Records shown section start

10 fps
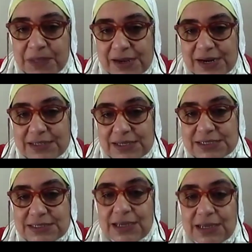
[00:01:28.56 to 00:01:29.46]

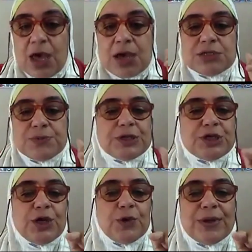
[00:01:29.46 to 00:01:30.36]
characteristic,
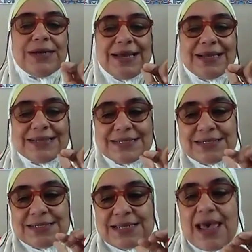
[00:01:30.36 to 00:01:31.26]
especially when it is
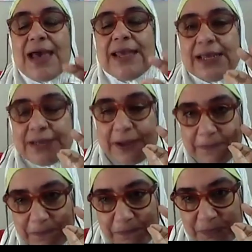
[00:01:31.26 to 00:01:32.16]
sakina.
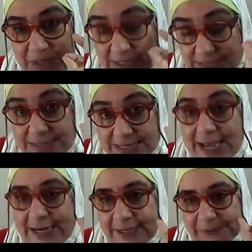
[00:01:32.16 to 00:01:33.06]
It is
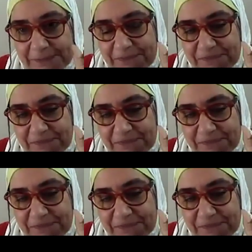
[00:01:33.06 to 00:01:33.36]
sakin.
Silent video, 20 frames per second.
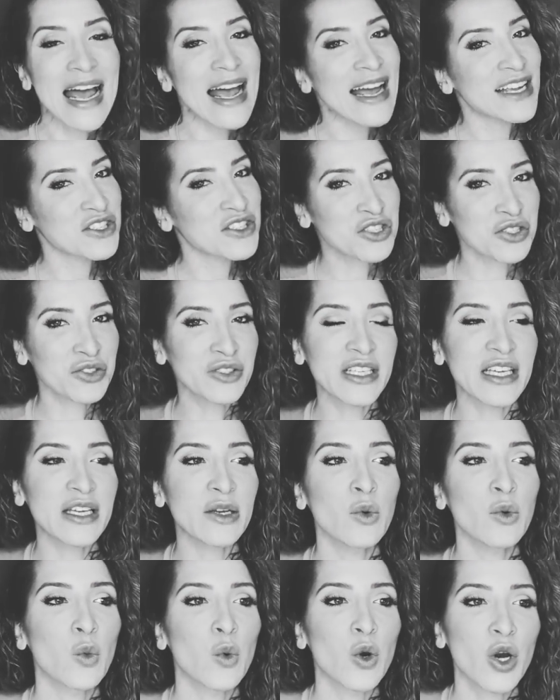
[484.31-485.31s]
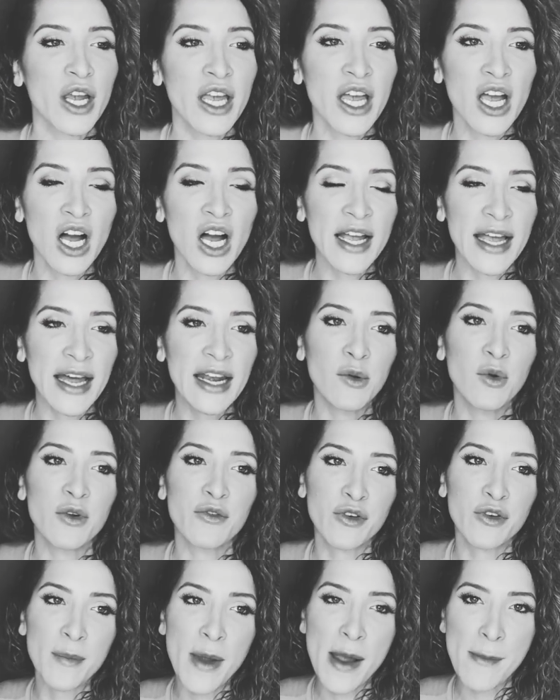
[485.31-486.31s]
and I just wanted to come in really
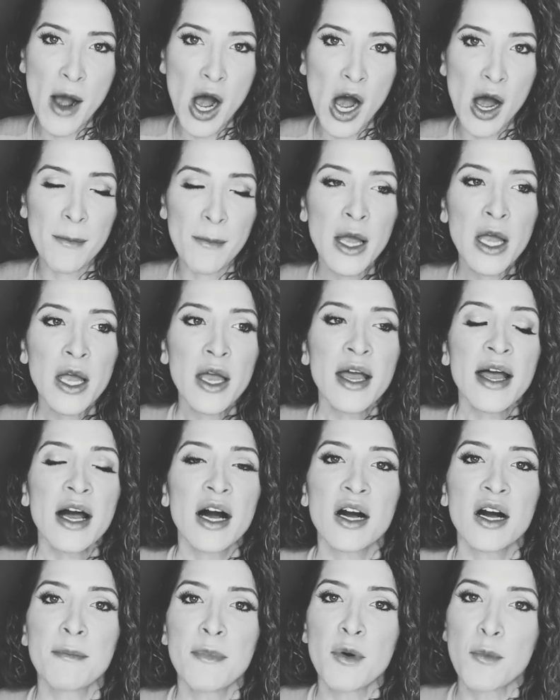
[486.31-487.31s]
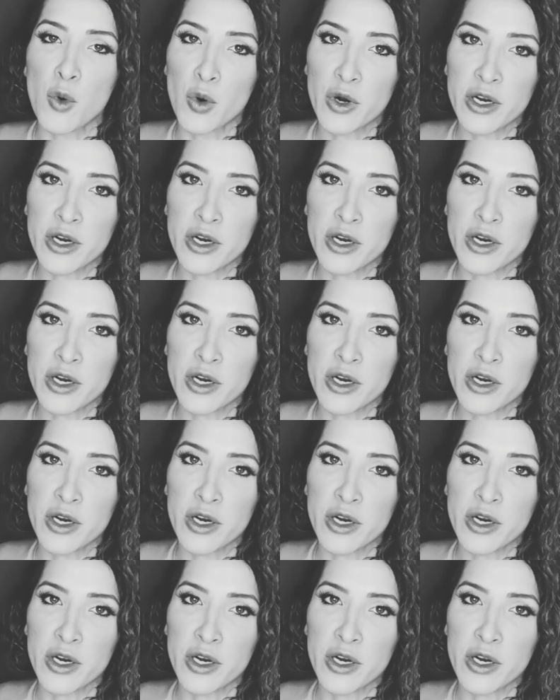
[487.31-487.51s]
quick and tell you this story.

Records shown section end

* _Action item_
Drop the pictures, then write out only the lines running from the one containing "Silent video, 20 frames per second." through the last line above, both included, exactly.

* _Finished exercise_
Silent video, 20 frames per second.
[484.31-485.31s]
[485.31-486.31s]
and I just wanted to come in really
[486.31-487.31s]
[487.31-487.51s]
quick and tell you this story.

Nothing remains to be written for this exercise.